現在開発中の新型コロナウイルス感染症の抗ウイルス薬について

sponsor’s link

2020年6月現在の新型コロナウイルス感染症の治療薬についてのまとめです。

新型コロナウイルス感染症の治療薬は、新型コロナウイルスに対する抗ウイルス薬と、重症肺炎やサイトカインストームに対する治療薬とがありますが、今回は抗ウイルス作用のある薬について、現在分かっていることをまとめます。(適時更新の予定)

抗ウイルス作用が期待されているもの

ベクルリー(レムデシビル)ギリアド

レムデシビルはもともとエボラ出血熱の治療薬として開発されたお薬ですが、新型コロナウイルス感染症に転用できるのではないかと現在もっとも期待されているお薬のひとつです。アメリカのFDAが5月1日付で使用許可をだし、日本では5月7日に特例承認されました。

レムデシビルはウイルスの遺伝子の増幅を行う酵素の働きを阻害するもので、ウイルスの増殖を防ぐ目的で使用されます。アメリカで合計3つの第三相試験が行われ、中等症から重症までの回復を30%程度早めた、という結果でした。現在までの解析では、死亡率には統計学的有意差は認めていないという結果です。

基本的には人工呼吸器や人工心肺での治療を要するような重症患者に限っての使用に制限されています。

アビガン(ファビピラビル)フジフィルム

こちらも有名ですが、もともと新型・再興インフルエンザウイルスに対する治療薬として開発され、備蓄されているものです。レムデシビルと同じく、コロナウイルスの増殖を防ぐ効果を期待されるため、早期の投与が有効ではないかと言われています。日本のフジフィルムの開発とあって、日本での臨床試験が第二相まで進んでいますが、まだはっきりと効果があることは報告されていません。

内服剤であり比較的軽症者にも使えるのは大きなメリットと考えられます。ただし、問題点としては催奇形性があり妊婦に使用できないことが挙げられます。

オルベスコ(シクレゾニド)帝人ファーマ

喘息の治療薬として以前から使われていますが、はっきりした機序はまだ分かっていませんが、強い抗ウイルス作用があることも取りざたされている吸入薬です。ダイアモンドプリンセス号での感染患者に使われ、良好な経過であったことから、一気に全国で処方され、一時は手に入りにくくなるほどでした。

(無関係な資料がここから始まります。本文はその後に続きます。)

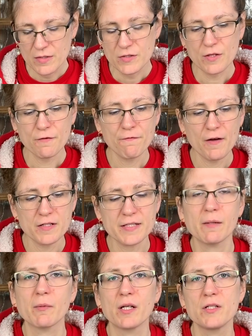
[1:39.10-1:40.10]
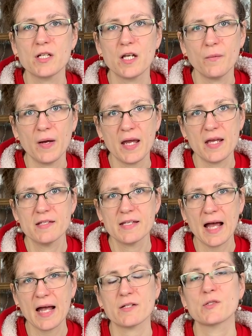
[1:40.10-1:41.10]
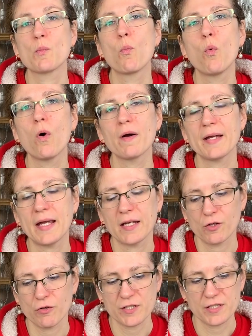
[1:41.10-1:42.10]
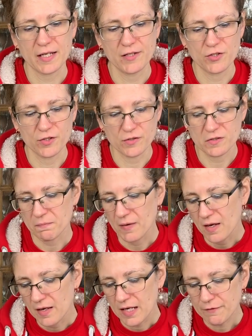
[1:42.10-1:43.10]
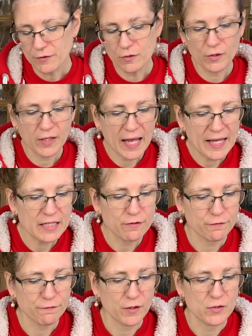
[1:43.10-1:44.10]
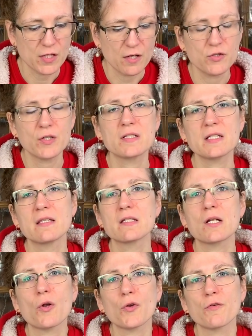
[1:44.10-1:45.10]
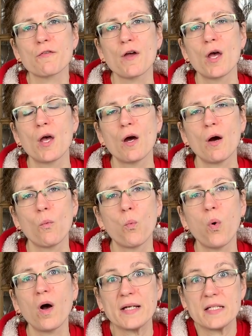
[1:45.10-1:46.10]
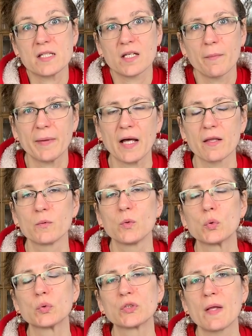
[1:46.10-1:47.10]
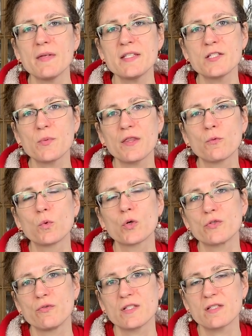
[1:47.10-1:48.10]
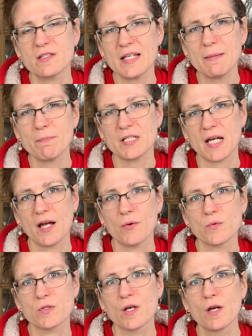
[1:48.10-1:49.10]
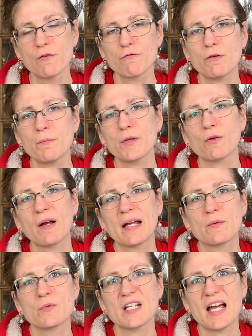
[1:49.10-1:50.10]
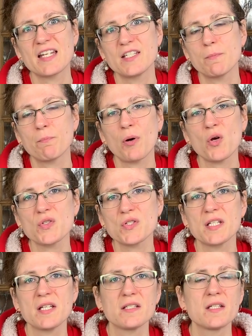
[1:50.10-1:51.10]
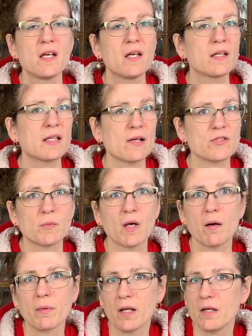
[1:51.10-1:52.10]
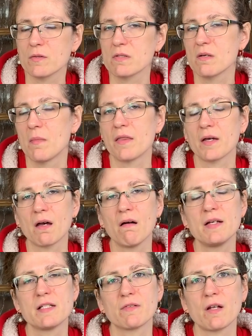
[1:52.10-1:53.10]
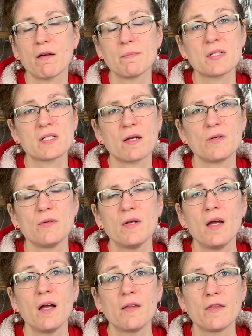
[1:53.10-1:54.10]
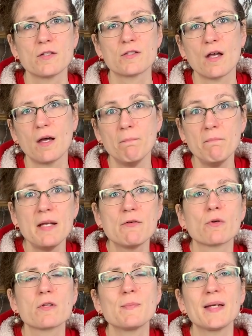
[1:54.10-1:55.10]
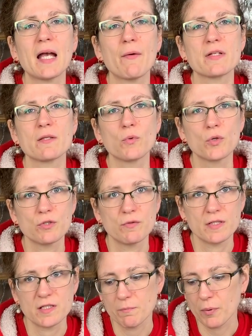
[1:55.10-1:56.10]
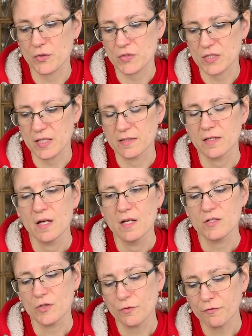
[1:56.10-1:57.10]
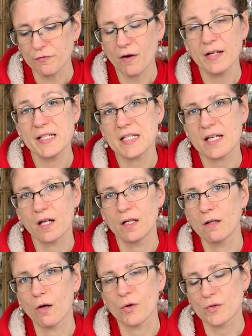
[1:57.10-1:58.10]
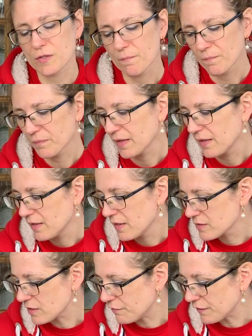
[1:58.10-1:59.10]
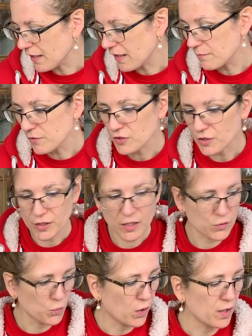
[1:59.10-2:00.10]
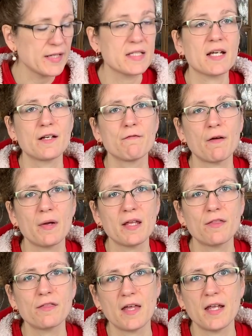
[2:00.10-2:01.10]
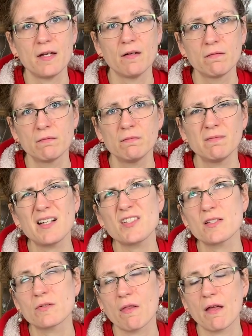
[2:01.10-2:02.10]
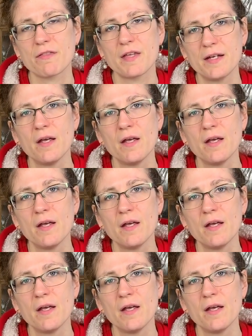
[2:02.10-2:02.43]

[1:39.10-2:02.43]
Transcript: So the first thing I'm going to do is add some white incrustations. If you look at any of the photos, you can see there's a lot of white coming out the walls, and this is where the water is seeped out from the ground and deposited calcium carbonate or some other kind of limestone that's a mineral that's been carried in the water and it's deposited. So you'll find it a lot. So for that I'm just going to use white and a very thin, actually it's not that thin,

どのような機序でコロナウイルスに対して効果があるのかはまだあまりよく分かっていません。吸入薬であり、副作用も少ないことから、軽症者でも初期から使いやすいお薬です。

フサン(ナファモスタット)日医工

フオイパン(カモスタット)小野薬品

フサンやフオイパンはもともと、消化液のひとつであるたんぱく分解酵素の阻害薬として、急性膵炎などで使われてきたお薬です。新型コロナウイルス感染症に対しては、ウイルスが細胞へ侵入する経路を阻害するということで、効果が期待されています。急性膵炎の場合は点滴で用いられるお薬ですが、現在新型コロナウイルス感染症に対しては、吸入薬の開発がすすめられているところです。

ストロメクトール(イベルメクチン)MSD

ストロメクチンは、皮膚のダニ感染症である疥癬や、腸管の寄生虫の一種である線虫を駆除する治療薬です。こちらも、ウイルスの増殖を防ぐ可能性があるということで、日本で治験が行われています。

治験が中止されたもの

一方で、一時治療薬の候補としてあげられたものの、結局思わしい効果が得られなかったとして候補から取り下げられたものもあります。

抗HIV薬であるカレトラ(ロピナビル)と、抗マラリア薬のクロロキンおよびヒドロキシクロロキンは、臨床試験の中間報告で結果が思わしくなかったためにすでに臨床試験が中止されています。

まだまだ新しい薬剤の候補が出てくる可能性や、一旦中止となった薬剤の臨床試験がまた復活することも考えられますが、現時点では以上のような状況です。